Your objective >> Transcribed word for word, the lines below from the one with "[285.53-285.68s]" through the last line of the records form the answer; no picture is to be included.

+++++

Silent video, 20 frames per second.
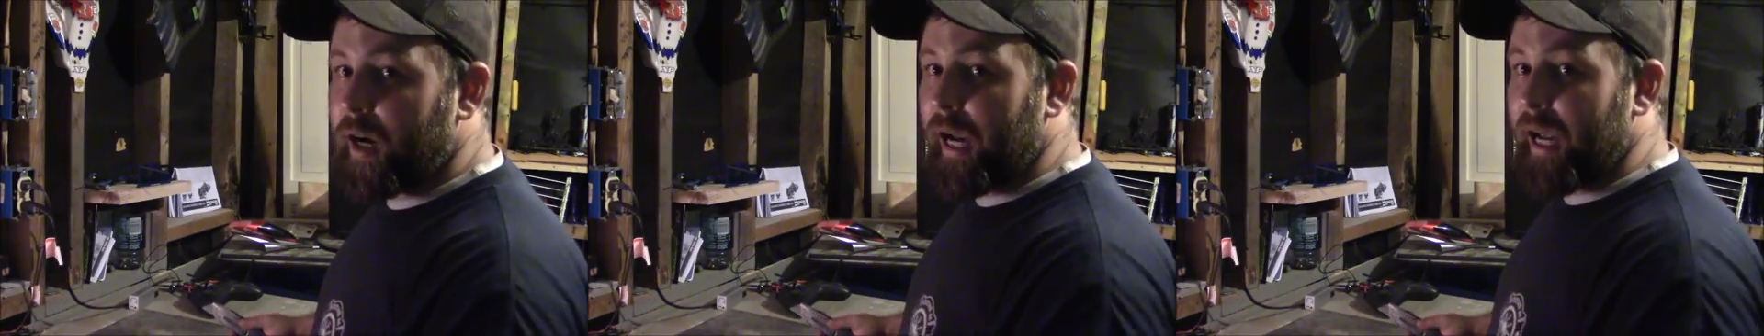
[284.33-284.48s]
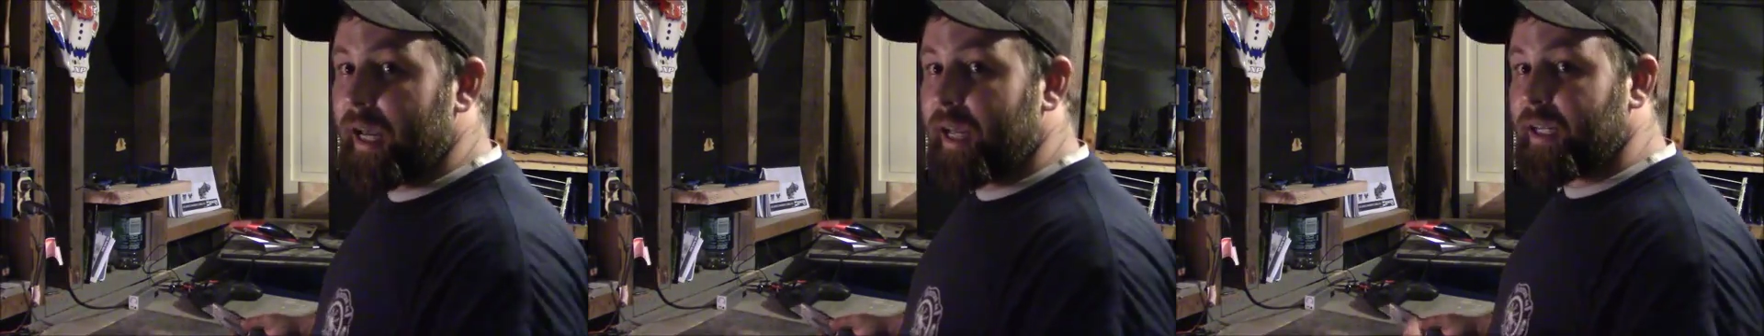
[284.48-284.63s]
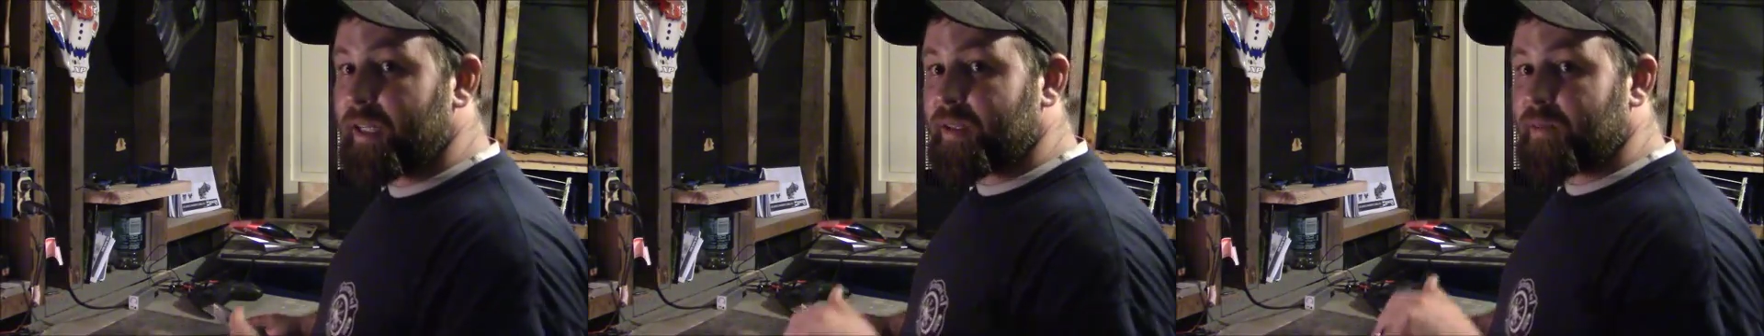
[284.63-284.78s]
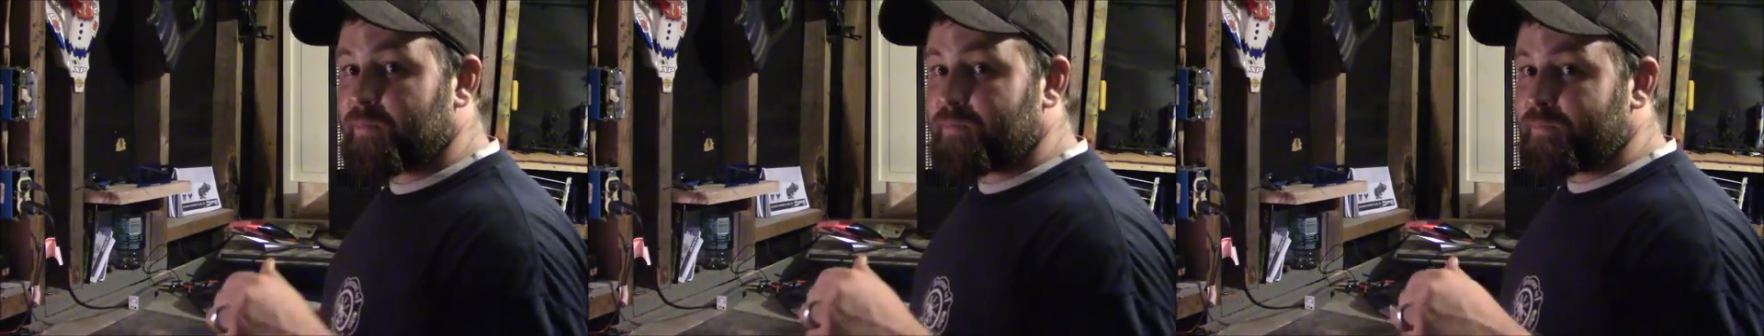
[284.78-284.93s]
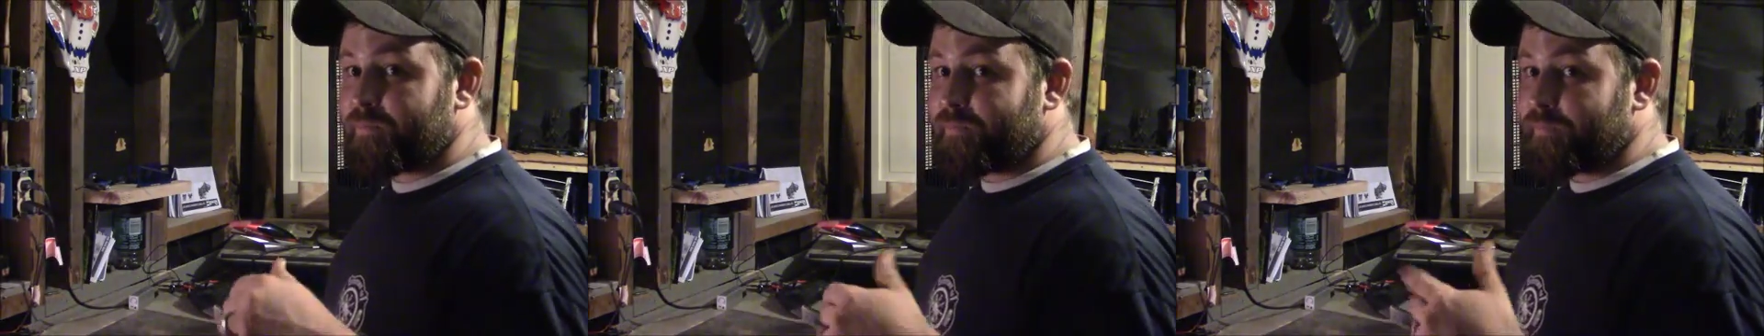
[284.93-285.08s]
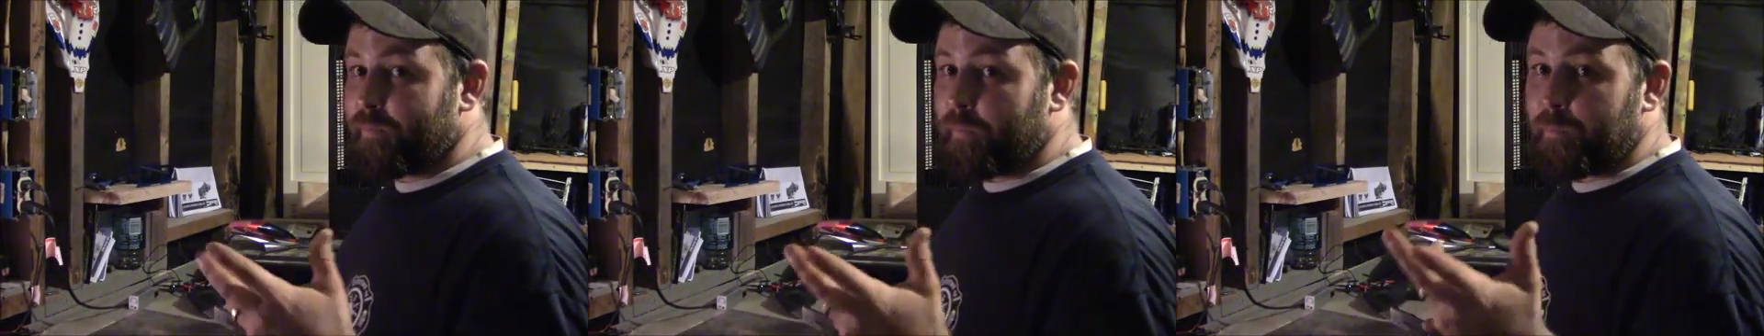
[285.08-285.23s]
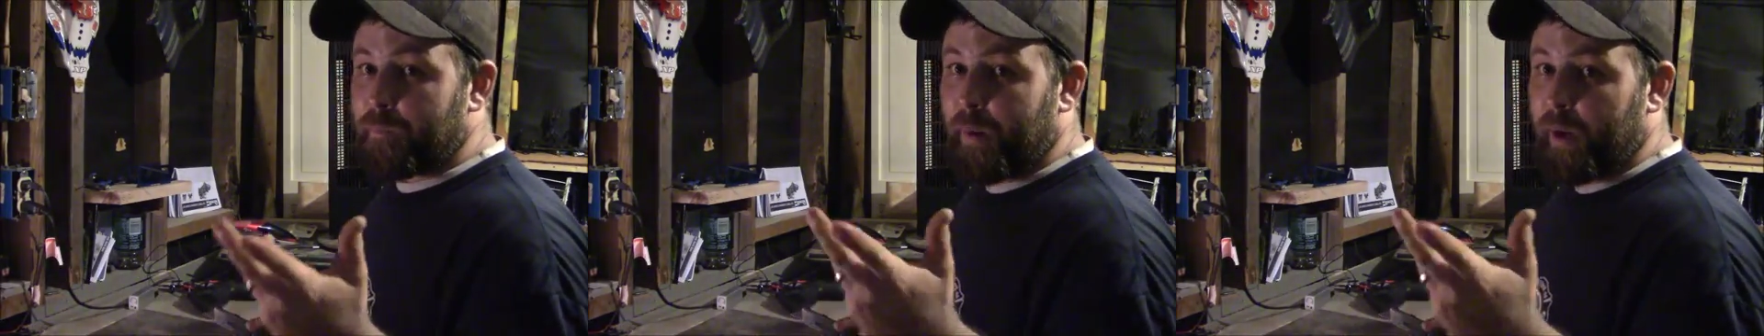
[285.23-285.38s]
has
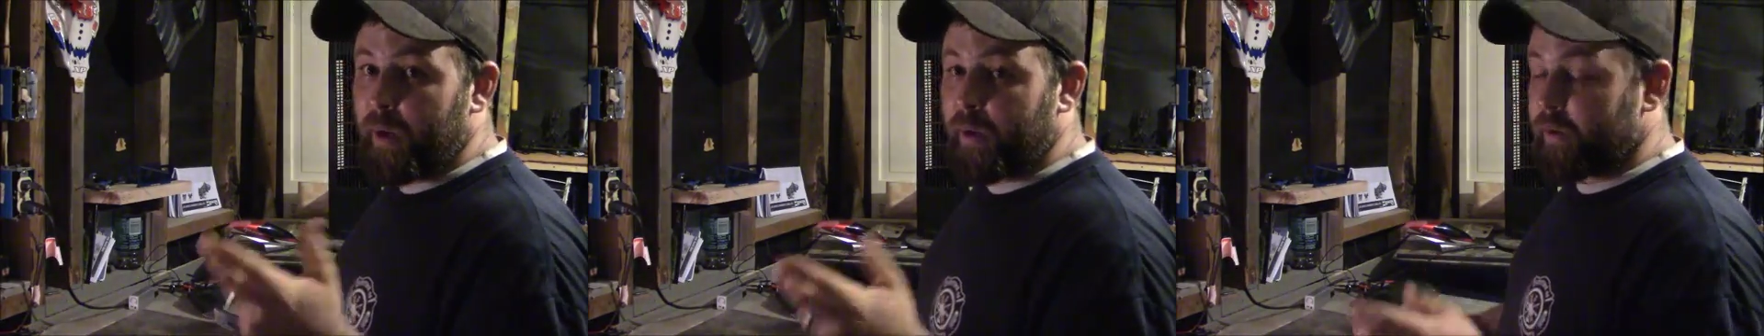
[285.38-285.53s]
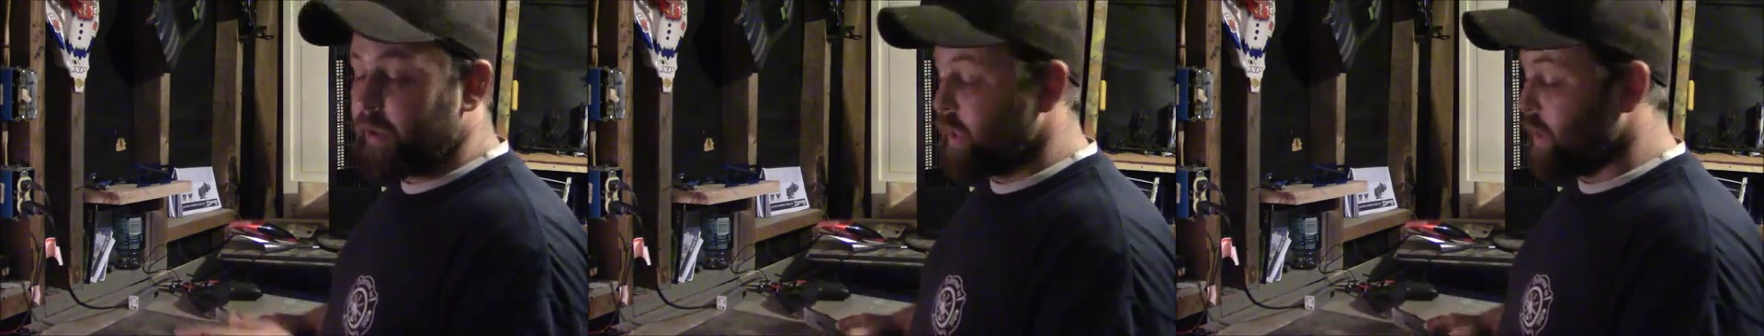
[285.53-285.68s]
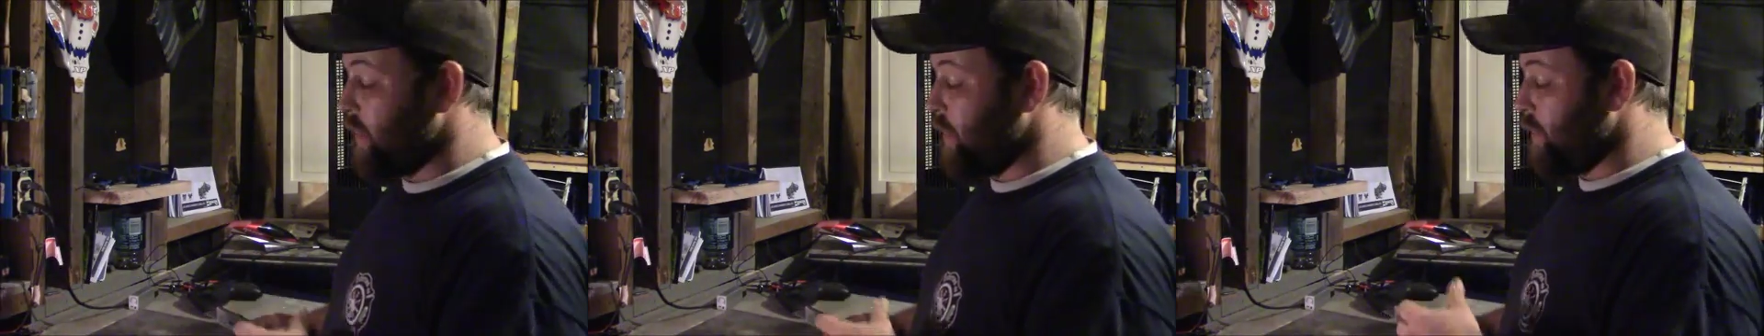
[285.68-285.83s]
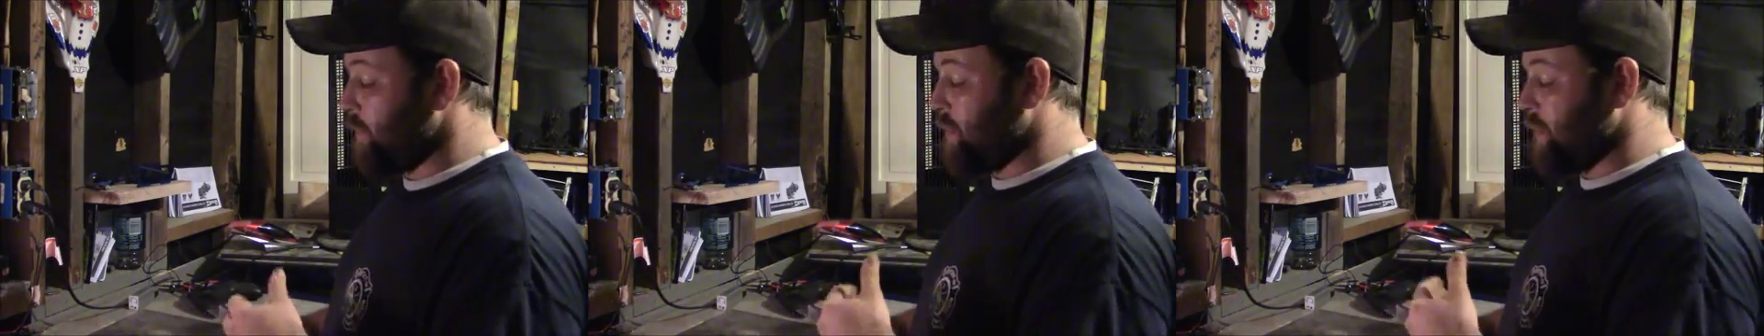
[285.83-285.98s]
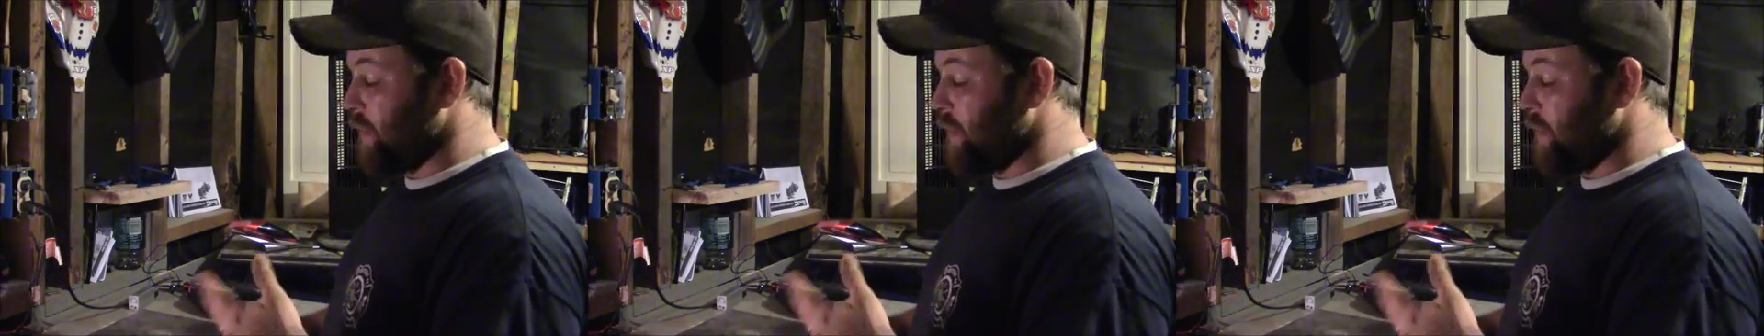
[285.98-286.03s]
burned up.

+++++

Task solution >>
[285.53-285.68s]
[285.68-285.83s]
[285.83-285.98s]
[285.98-286.03s]
burned up.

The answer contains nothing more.